[Records supplied]
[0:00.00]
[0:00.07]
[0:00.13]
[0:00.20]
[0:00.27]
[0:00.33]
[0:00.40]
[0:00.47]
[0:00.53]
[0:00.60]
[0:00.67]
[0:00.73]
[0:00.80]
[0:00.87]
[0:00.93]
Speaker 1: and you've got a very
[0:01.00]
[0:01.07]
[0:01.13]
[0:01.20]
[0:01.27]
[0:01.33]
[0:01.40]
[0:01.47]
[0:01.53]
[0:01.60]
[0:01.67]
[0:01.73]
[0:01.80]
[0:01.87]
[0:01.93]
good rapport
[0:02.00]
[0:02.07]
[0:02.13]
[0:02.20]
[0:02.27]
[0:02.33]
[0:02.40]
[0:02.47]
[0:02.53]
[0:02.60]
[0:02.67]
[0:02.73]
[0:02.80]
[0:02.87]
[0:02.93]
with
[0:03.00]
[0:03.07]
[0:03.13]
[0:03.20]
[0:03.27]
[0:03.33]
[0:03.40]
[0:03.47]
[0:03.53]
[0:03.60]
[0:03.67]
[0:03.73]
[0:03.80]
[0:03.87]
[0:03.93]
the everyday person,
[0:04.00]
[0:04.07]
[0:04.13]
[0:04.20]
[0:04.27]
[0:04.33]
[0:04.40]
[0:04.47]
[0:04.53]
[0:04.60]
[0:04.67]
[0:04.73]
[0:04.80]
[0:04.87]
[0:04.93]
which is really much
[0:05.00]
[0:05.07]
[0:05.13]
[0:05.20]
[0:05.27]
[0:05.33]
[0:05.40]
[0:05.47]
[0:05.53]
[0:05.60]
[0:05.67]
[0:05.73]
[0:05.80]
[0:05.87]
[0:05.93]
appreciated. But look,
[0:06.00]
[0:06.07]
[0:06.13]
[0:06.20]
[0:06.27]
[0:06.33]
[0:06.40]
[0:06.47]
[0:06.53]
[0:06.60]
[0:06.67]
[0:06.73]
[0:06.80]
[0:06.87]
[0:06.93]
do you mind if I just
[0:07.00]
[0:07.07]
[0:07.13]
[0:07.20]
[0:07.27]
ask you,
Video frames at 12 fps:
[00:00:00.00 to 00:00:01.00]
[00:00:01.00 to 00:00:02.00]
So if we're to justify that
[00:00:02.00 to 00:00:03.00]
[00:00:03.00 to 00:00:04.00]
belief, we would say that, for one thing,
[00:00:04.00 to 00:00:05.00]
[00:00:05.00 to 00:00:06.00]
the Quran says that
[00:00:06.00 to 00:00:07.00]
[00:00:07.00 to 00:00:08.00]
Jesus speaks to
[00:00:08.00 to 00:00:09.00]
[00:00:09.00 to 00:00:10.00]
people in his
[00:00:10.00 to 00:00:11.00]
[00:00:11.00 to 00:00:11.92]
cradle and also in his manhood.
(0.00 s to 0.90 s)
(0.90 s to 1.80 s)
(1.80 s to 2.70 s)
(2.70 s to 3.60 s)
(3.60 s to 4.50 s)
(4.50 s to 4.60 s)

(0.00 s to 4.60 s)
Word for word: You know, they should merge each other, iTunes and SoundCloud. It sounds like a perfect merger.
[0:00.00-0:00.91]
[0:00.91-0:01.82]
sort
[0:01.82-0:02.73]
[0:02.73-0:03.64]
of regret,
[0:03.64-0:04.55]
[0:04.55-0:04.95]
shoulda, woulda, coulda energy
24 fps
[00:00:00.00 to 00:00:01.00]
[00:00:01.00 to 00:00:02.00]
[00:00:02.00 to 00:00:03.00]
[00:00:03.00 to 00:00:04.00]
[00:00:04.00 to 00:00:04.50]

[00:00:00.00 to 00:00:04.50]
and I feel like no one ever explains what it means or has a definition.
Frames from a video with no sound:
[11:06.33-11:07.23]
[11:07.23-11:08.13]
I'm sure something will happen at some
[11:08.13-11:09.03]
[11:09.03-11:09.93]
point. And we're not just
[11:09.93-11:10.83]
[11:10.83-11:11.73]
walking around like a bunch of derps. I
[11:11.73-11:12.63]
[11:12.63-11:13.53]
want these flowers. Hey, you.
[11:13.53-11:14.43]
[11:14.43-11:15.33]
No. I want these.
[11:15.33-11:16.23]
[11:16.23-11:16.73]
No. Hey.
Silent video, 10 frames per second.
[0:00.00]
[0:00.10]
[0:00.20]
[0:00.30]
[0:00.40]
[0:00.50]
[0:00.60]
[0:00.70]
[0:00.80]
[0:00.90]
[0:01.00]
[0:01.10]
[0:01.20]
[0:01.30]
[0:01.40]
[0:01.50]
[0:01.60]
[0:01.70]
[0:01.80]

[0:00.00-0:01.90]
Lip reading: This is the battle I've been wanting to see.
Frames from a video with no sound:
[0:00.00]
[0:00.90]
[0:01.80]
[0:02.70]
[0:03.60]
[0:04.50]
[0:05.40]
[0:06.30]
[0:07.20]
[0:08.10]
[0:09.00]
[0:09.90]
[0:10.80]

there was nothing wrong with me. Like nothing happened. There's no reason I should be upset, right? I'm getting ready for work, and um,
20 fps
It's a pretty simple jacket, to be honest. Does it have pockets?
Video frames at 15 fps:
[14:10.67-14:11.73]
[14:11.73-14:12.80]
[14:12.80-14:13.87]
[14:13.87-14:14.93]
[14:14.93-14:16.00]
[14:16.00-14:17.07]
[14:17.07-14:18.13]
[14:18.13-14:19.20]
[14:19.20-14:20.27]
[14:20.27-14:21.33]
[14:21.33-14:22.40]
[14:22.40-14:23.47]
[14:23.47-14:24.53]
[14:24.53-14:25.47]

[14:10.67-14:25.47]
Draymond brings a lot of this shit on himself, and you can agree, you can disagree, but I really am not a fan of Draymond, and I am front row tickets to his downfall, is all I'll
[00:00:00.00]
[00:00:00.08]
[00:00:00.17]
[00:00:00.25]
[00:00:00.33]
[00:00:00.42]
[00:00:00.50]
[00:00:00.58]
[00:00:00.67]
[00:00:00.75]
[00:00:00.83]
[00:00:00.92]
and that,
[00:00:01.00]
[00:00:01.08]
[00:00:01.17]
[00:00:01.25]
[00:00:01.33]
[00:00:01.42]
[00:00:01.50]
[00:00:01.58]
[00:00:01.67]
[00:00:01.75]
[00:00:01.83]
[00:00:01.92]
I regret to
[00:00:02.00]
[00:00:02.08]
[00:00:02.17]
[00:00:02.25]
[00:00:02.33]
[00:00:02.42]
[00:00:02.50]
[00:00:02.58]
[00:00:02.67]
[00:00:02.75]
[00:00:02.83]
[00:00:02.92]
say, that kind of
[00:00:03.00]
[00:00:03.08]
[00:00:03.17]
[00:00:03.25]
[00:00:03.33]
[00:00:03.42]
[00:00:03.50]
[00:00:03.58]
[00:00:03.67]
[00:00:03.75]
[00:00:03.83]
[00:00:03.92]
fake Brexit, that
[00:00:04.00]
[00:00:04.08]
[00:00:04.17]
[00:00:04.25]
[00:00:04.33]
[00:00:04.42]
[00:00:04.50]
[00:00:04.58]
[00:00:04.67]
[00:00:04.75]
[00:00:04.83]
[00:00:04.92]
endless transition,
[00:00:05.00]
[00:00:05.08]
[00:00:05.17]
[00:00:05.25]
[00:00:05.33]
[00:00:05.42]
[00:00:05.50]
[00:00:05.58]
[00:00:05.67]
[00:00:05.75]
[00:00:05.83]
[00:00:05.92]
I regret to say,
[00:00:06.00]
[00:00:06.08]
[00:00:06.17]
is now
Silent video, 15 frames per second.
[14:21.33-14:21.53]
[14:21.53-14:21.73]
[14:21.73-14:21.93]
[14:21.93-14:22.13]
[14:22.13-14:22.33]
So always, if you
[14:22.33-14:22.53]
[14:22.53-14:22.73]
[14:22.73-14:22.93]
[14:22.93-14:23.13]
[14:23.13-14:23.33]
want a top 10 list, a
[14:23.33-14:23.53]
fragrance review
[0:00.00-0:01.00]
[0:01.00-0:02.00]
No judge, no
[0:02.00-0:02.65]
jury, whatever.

[Exercise prompt] Give back exactly the lines of the listing above that run from the line with "[11:11.73-11:12.63]" to the line with "[00:00:04.75]", inclusive.

[The completed task]
[11:11.73-11:12.63]
[11:12.63-11:13.53]
want these flowers. Hey, you.
[11:13.53-11:14.43]
[11:14.43-11:15.33]
No. I want these.
[11:15.33-11:16.23]
[11:16.23-11:16.73]
No. Hey.
Silent video, 10 frames per second.
[0:00.00]
[0:00.10]
[0:00.20]
[0:00.30]
[0:00.40]
[0:00.50]
[0:00.60]
[0:00.70]
[0:00.80]
[0:00.90]
[0:01.00]
[0:01.10]
[0:01.20]
[0:01.30]
[0:01.40]
[0:01.50]
[0:01.60]
[0:01.70]
[0:01.80]

[0:00.00-0:01.90]
Lip reading: This is the battle I've been wanting to see.
Frames from a video with no sound:
[0:00.00]
[0:00.90]
[0:01.80]
[0:02.70]
[0:03.60]
[0:04.50]
[0:05.40]
[0:06.30]
[0:07.20]
[0:08.10]
[0:09.00]
[0:09.90]
[0:10.80]

there was nothing wrong with me. Like nothing happened. There's no reason I should be upset, right? I'm getting ready for work, and um,
20 fps
It's a pretty simple jacket, to be honest. Does it have pockets?
Video frames at 15 fps:
[14:10.67-14:11.73]
[14:11.73-14:12.80]
[14:12.80-14:13.87]
[14:13.87-14:14.93]
[14:14.93-14:16.00]
[14:16.00-14:17.07]
[14:17.07-14:18.13]
[14:18.13-14:19.20]
[14:19.20-14:20.27]
[14:20.27-14:21.33]
[14:21.33-14:22.40]
[14:22.40-14:23.47]
[14:23.47-14:24.53]
[14:24.53-14:25.47]

[14:10.67-14:25.47]
Draymond brings a lot of this shit on himself, and you can agree, you can disagree, but I really am not a fan of Draymond, and I am front row tickets to his downfall, is all I'll
[00:00:00.00]
[00:00:00.08]
[00:00:00.17]
[00:00:00.25]
[00:00:00.33]
[00:00:00.42]
[00:00:00.50]
[00:00:00.58]
[00:00:00.67]
[00:00:00.75]
[00:00:00.83]
[00:00:00.92]
and that,
[00:00:01.00]
[00:00:01.08]
[00:00:01.17]
[00:00:01.25]
[00:00:01.33]
[00:00:01.42]
[00:00:01.50]
[00:00:01.58]
[00:00:01.67]
[00:00:01.75]
[00:00:01.83]
[00:00:01.92]
I regret to
[00:00:02.00]
[00:00:02.08]
[00:00:02.17]
[00:00:02.25]
[00:00:02.33]
[00:00:02.42]
[00:00:02.50]
[00:00:02.58]
[00:00:02.67]
[00:00:02.75]
[00:00:02.83]
[00:00:02.92]
say, that kind of
[00:00:03.00]
[00:00:03.08]
[00:00:03.17]
[00:00:03.25]
[00:00:03.33]
[00:00:03.42]
[00:00:03.50]
[00:00:03.58]
[00:00:03.67]
[00:00:03.75]
[00:00:03.83]
[00:00:03.92]
fake Brexit, that
[00:00:04.00]
[00:00:04.08]
[00:00:04.17]
[00:00:04.25]
[00:00:04.33]
[00:00:04.42]
[00:00:04.50]
[00:00:04.58]
[00:00:04.67]
[00:00:04.75]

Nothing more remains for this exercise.